One significant step will hopefully occur this year: the launch of Suffren, the first of the French Navy’s Barracuda Class nuclear attack subs, on which the Australian Shortfin Barracuda design will be based.

This sub has been a decade coming, with her launch and commissioning expected last year but delayed for unknown reasons.

That delay has been variously attributed to budgetary restraints and to maintain a steady production drumbeat.

Naval Group has been busy. It has become a member of the peak industry body, the Australian Industry Group (Ai Group). It has also joined the Ai Group Defence Council National Executive.

Comprising the CEOs of leading defence companies, this is a key voice for national defence industry.

During the year, the company made a significant change at the top. In March, chief executive Sean Costello stepped aside, with his position filled by director of strategy and communications Brent Clark.

Costello has now joined Fincantieri, which is one of three down-selected competitors for the SEA 5000 Future Frigate Program.     

Construction of the new subs won't get under way until the middle of next decade and the first won't be delivered until early the decade after, but there’s already some planning for long-term sustainment.

The new vessels will likely be based east and west, and a discussion paper from the NSW state development committee says the state must secure rights for basing and sustaining the future fleet if it hopes to remain an industry leader.

"An essential focus for Defence NSW is to ensure that New South Wales remains the leader in complex systems integration and sustainment," committee chairman Greg Pearce wrote.

Others have weighed into the discussion in other areas.

Federal Labor’s defence spokesman Richard Marles told the submarines conference in November 2017 the government acted too early in choosing Naval Group as the submarine designer, and it did that for political reasons.

“The subs procurement was played as a chip in a leadership contest, tossed around the government party room in an effort to secure leadership votes in early 2015,” he said.

“Desperate for an announcement before the 2016 election to cover for their lack of progress, they down-selected to one designer far too early.
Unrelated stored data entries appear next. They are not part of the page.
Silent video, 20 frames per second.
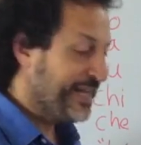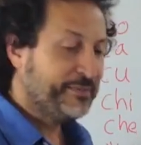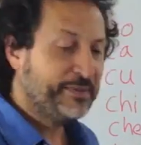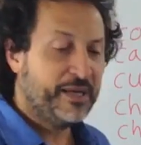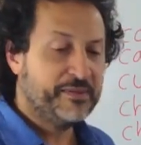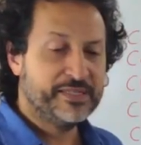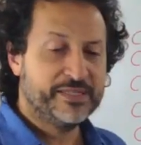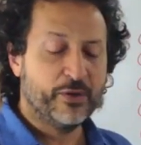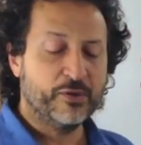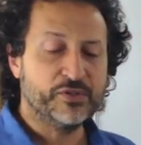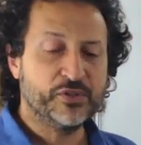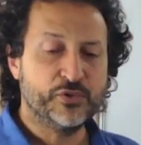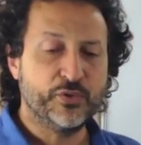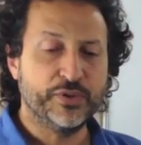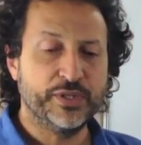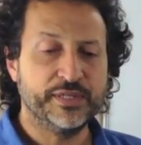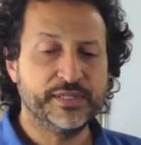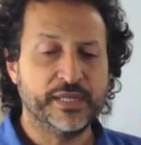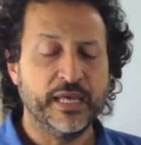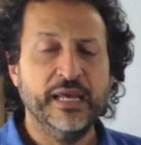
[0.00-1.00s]
sometimes tell
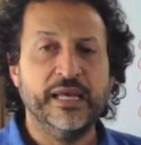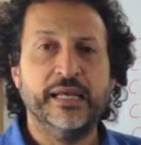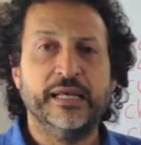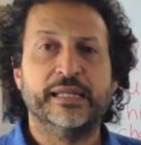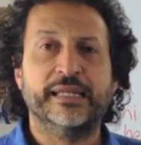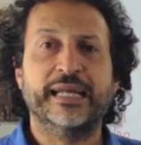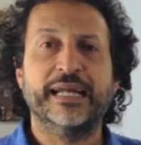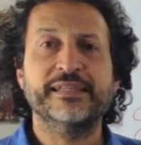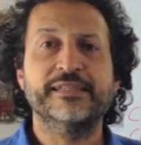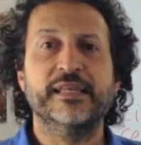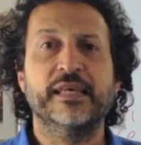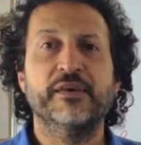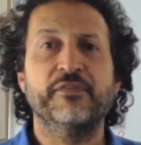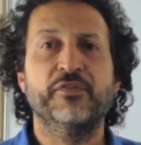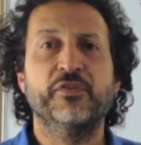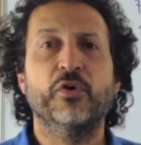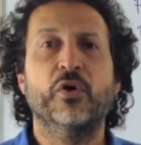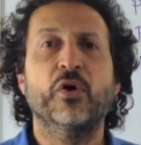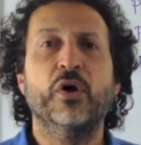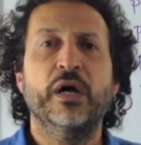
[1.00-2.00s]
students, ragazzi,
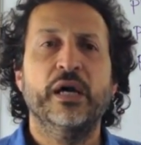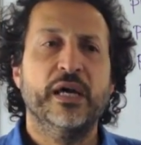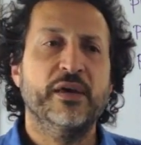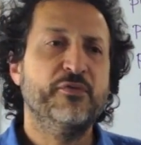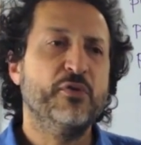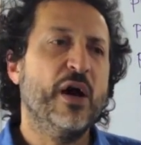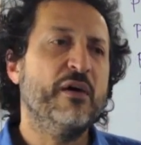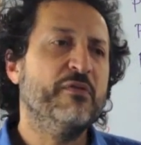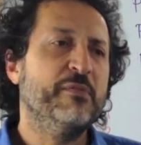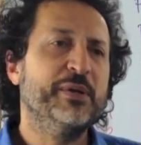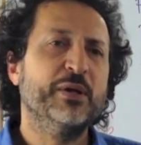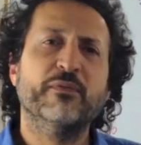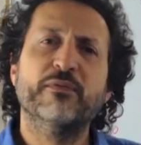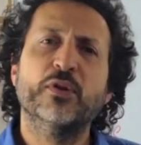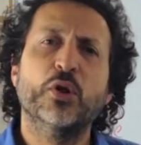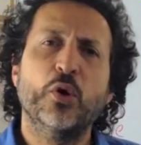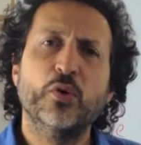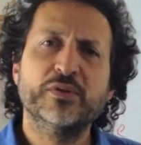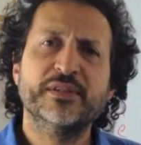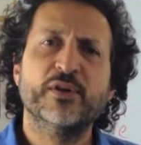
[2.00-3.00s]
if you have a bit of
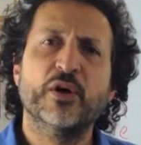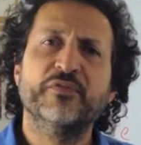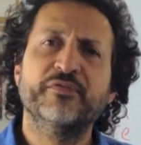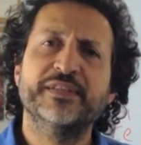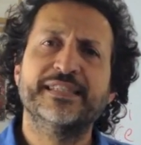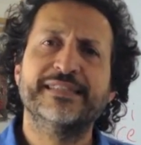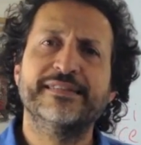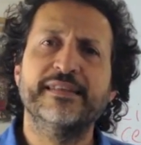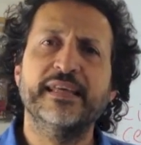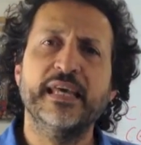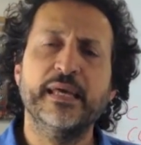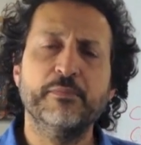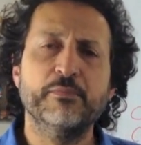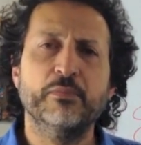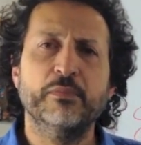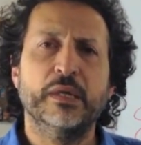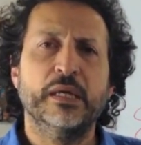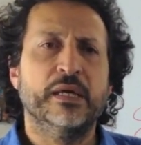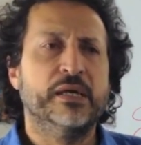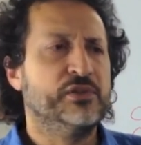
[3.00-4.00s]
low
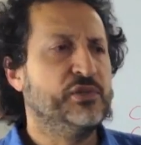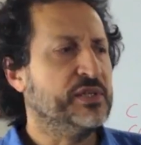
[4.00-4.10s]
self-esteem,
Decisions like this shouldn’t be made on political imperatives.”

From the start of the project, there’s been debate about the level of Australian content of the new subs and that has never eased off.

Figures range as high as 90 per cent to as low as 60 per cent. Especially vocal has been the now former South Australian senator Nick Xenophon.
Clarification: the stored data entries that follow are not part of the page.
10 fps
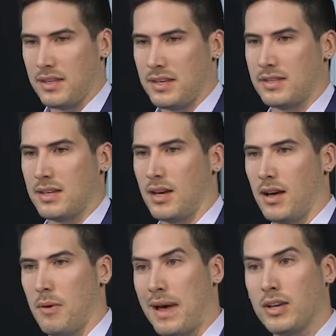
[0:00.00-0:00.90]
these
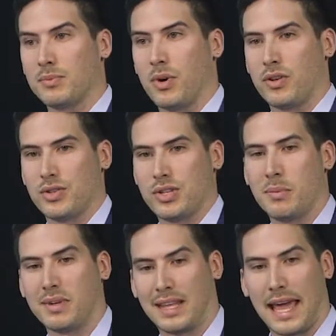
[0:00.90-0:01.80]
mouse models are
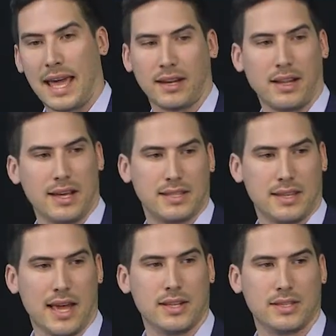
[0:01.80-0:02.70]
typically analyzed at
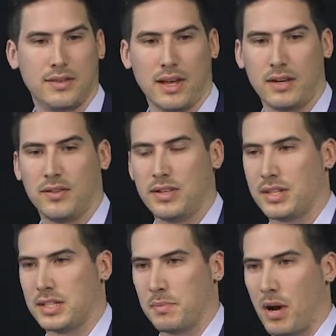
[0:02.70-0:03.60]
the end of these
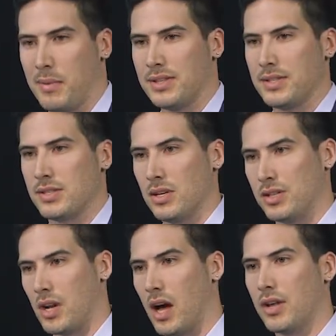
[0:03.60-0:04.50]
experiments
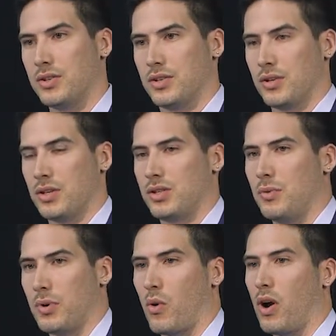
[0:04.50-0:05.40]
is not
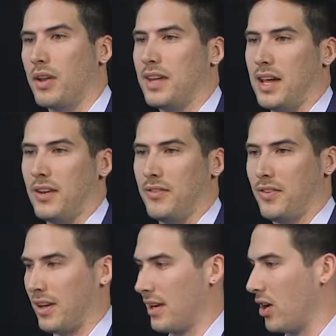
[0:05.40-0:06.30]
super quantitative.
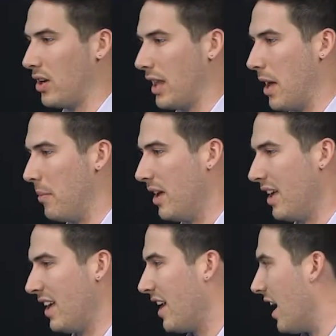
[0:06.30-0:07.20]
Like in our lab,
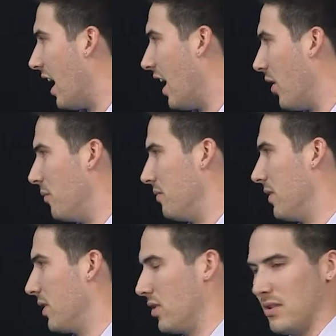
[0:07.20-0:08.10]

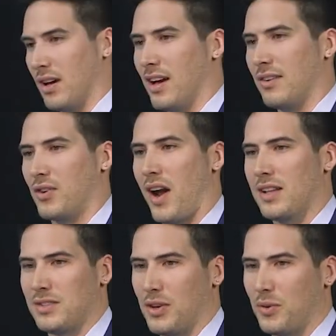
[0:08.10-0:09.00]
a
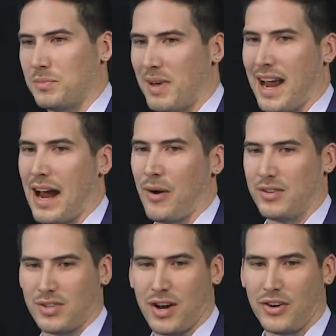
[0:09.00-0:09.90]
grad student will spend
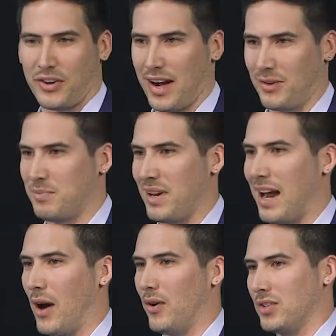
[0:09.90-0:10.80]
hours, or undergrad will spend
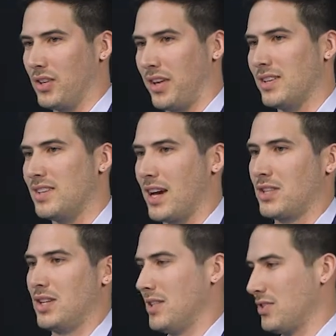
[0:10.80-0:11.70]
hours looking at
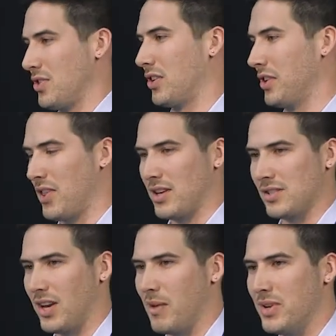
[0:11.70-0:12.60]
sections and circling things
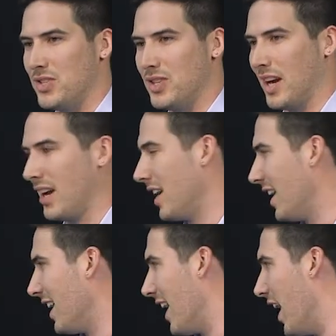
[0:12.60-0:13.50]
on
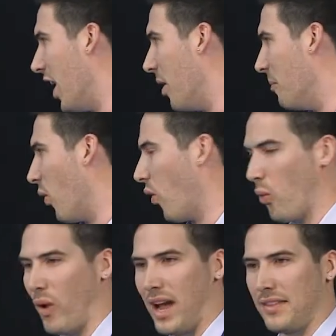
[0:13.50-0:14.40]
ImageJ, or
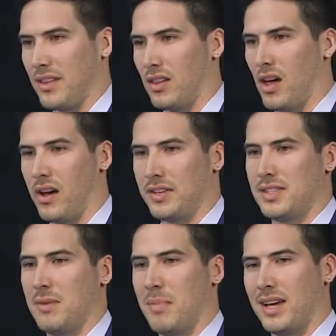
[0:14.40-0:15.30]
weighing the lungs
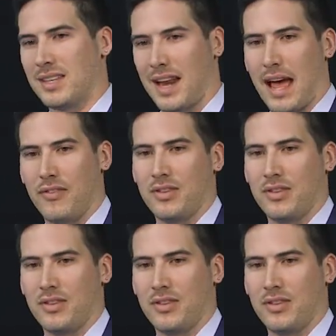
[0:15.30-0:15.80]
in mice that have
“Let's hope it doesn't turn into an Ikea project, where all we do is bolt together a bunch of components that have been shipped to Australia from overseas,” he said.

But Margot Forster, chief executive of the Defence Teaming Centre in South Australia, said the focus should be on achieving Australian sovereign capability.

“That is the end game here. When we ask for percentages, what are we asking for? A percentage of the components? A percentage of the value of the contract? And at what stage in the build should we expect the 90 per cent be achieved,” she said.